[[ DATA RECORDS, beginning ]]

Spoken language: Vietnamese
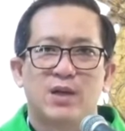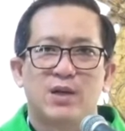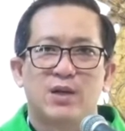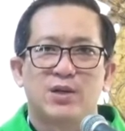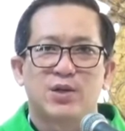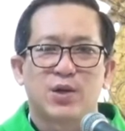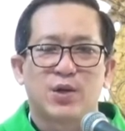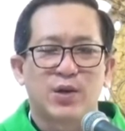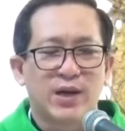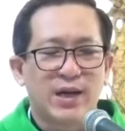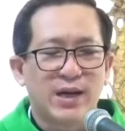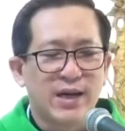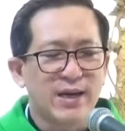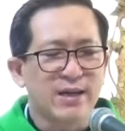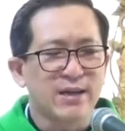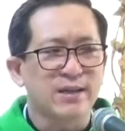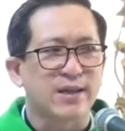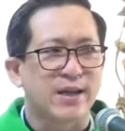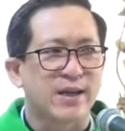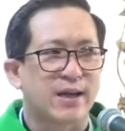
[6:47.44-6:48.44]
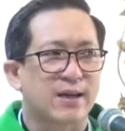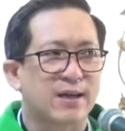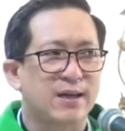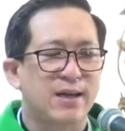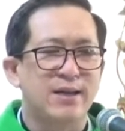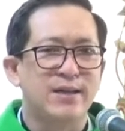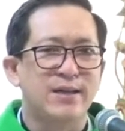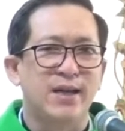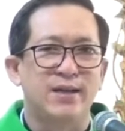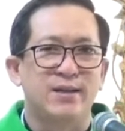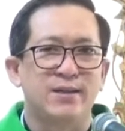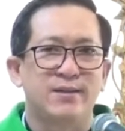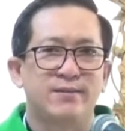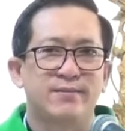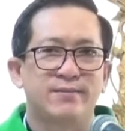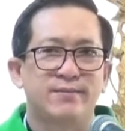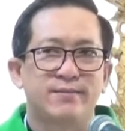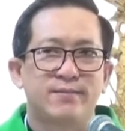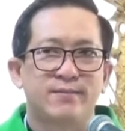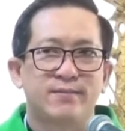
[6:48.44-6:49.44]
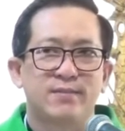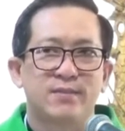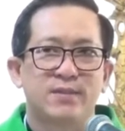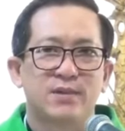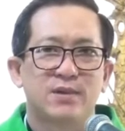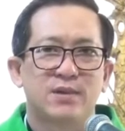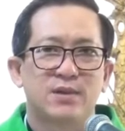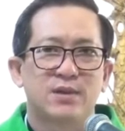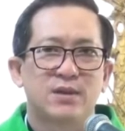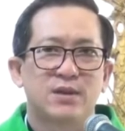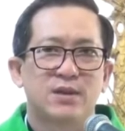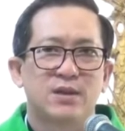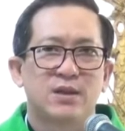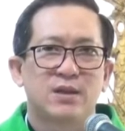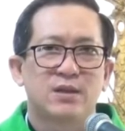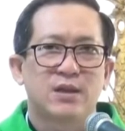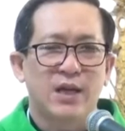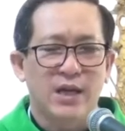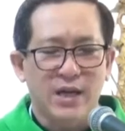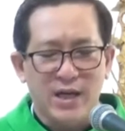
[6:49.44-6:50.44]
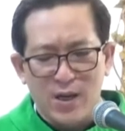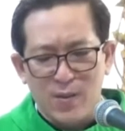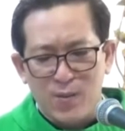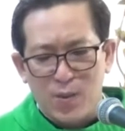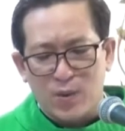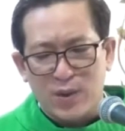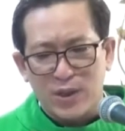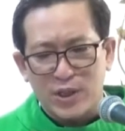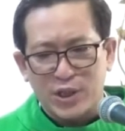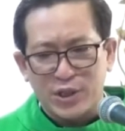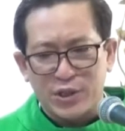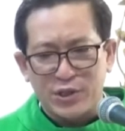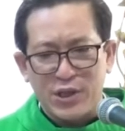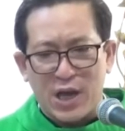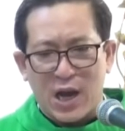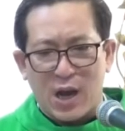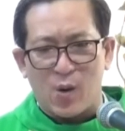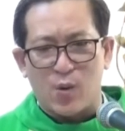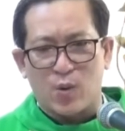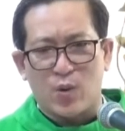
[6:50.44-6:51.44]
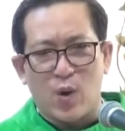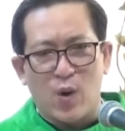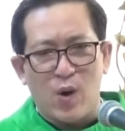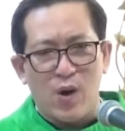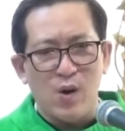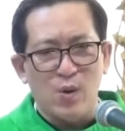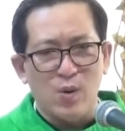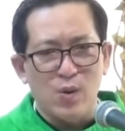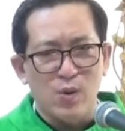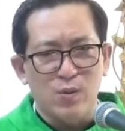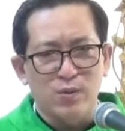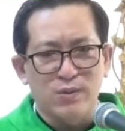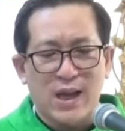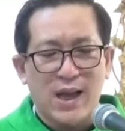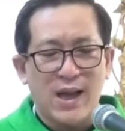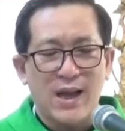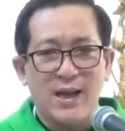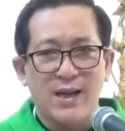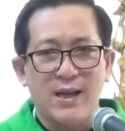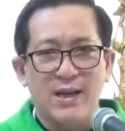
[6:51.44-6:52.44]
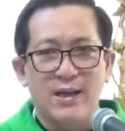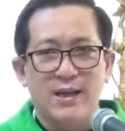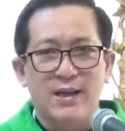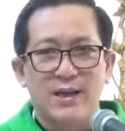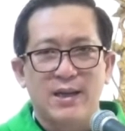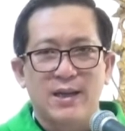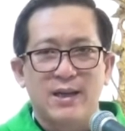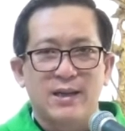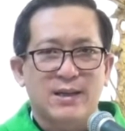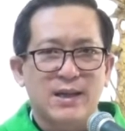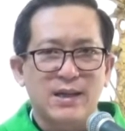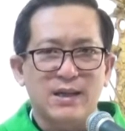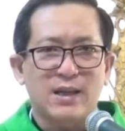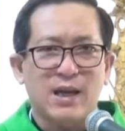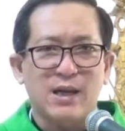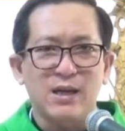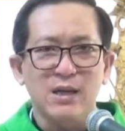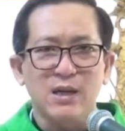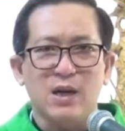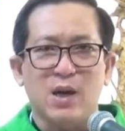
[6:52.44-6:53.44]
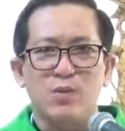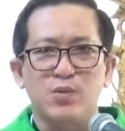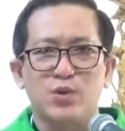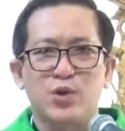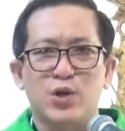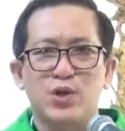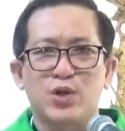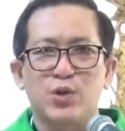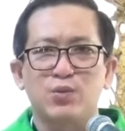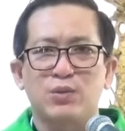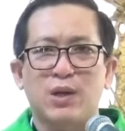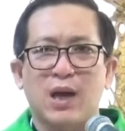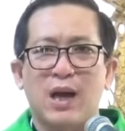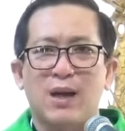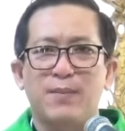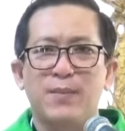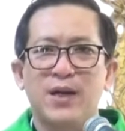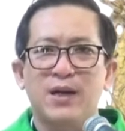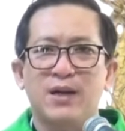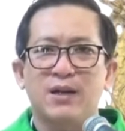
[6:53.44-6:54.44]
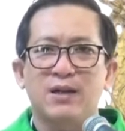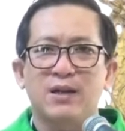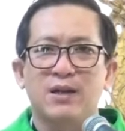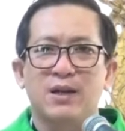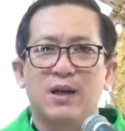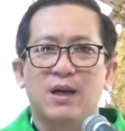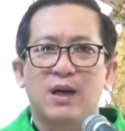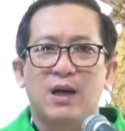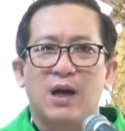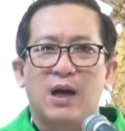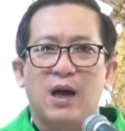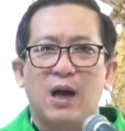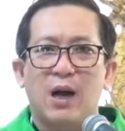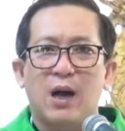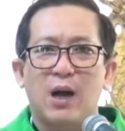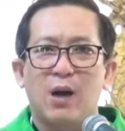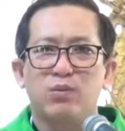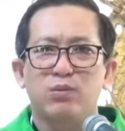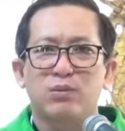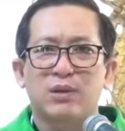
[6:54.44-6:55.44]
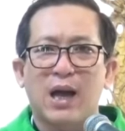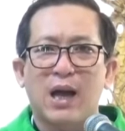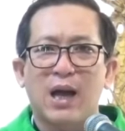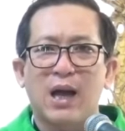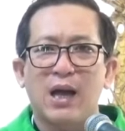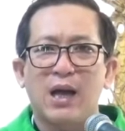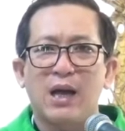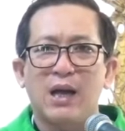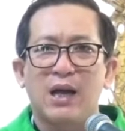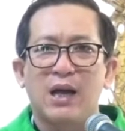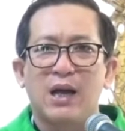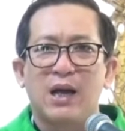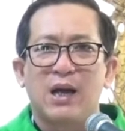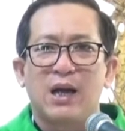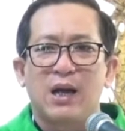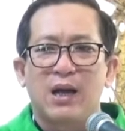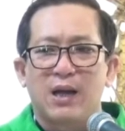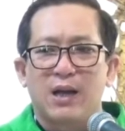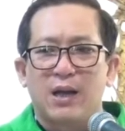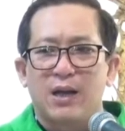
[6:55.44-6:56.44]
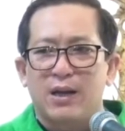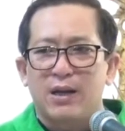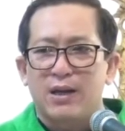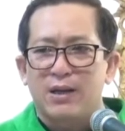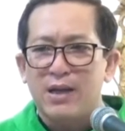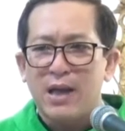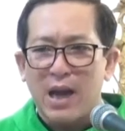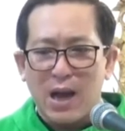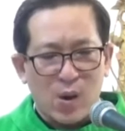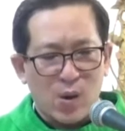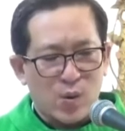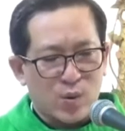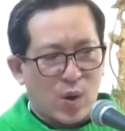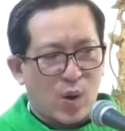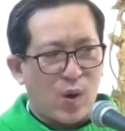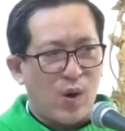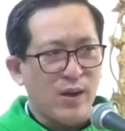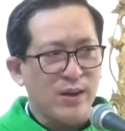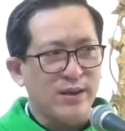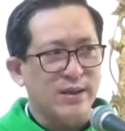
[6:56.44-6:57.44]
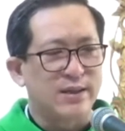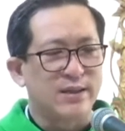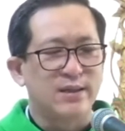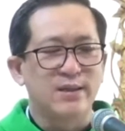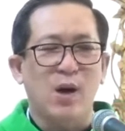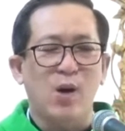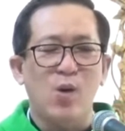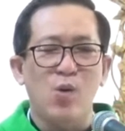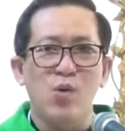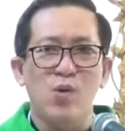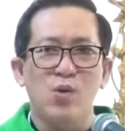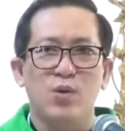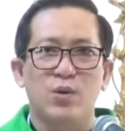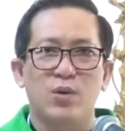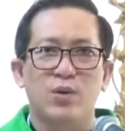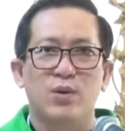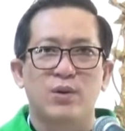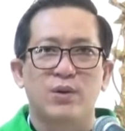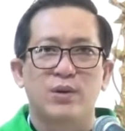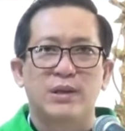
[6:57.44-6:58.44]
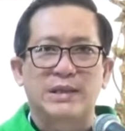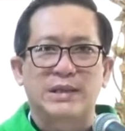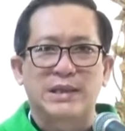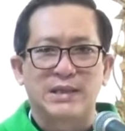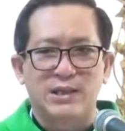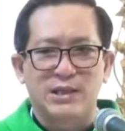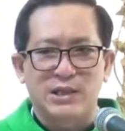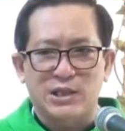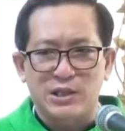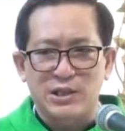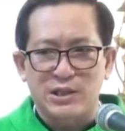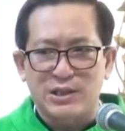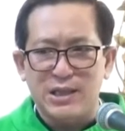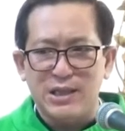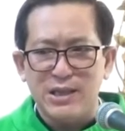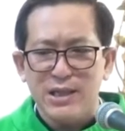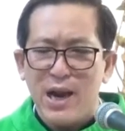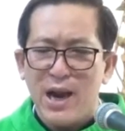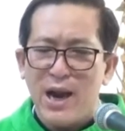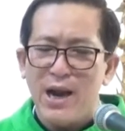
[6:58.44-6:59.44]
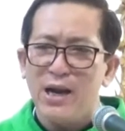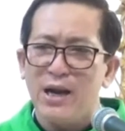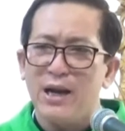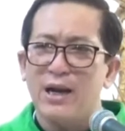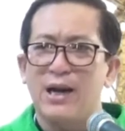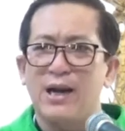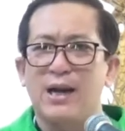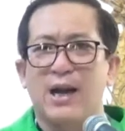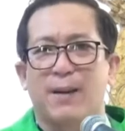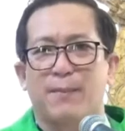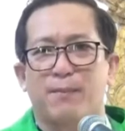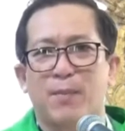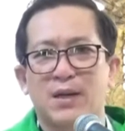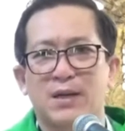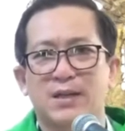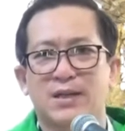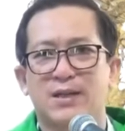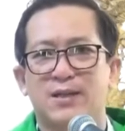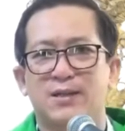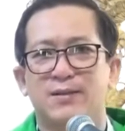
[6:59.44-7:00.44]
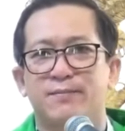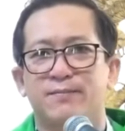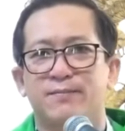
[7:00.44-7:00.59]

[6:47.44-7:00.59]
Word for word: rồi yến tiệc linh đình, thể hiện một cái sự giàu có của ông ta. Kinh Thánh không cho chúng ta biết ông ta giàu có từ đâu, từ sự chính đáng hay là bất chính.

[[ DATA RECORDS, end ]]

### YOUR OBJECTIVE
Write out each line of the listing above, exactly, from its first line to the line holding "[6:47.44-7:00.59]", inclusive. Skip the pictures.

### SOLUTION FOR THIS PROBLEM
Spoken language: Vietnamese
[6:47.44-6:48.44]
[6:48.44-6:49.44]
[6:49.44-6:50.44]
[6:50.44-6:51.44]
[6:51.44-6:52.44]
[6:52.44-6:53.44]
[6:53.44-6:54.44]
[6:54.44-6:55.44]
[6:55.44-6:56.44]
[6:56.44-6:57.44]
[6:57.44-6:58.44]
[6:58.44-6:59.44]
[6:59.44-7:00.44]
[7:00.44-7:00.59]

[6:47.44-7:00.59]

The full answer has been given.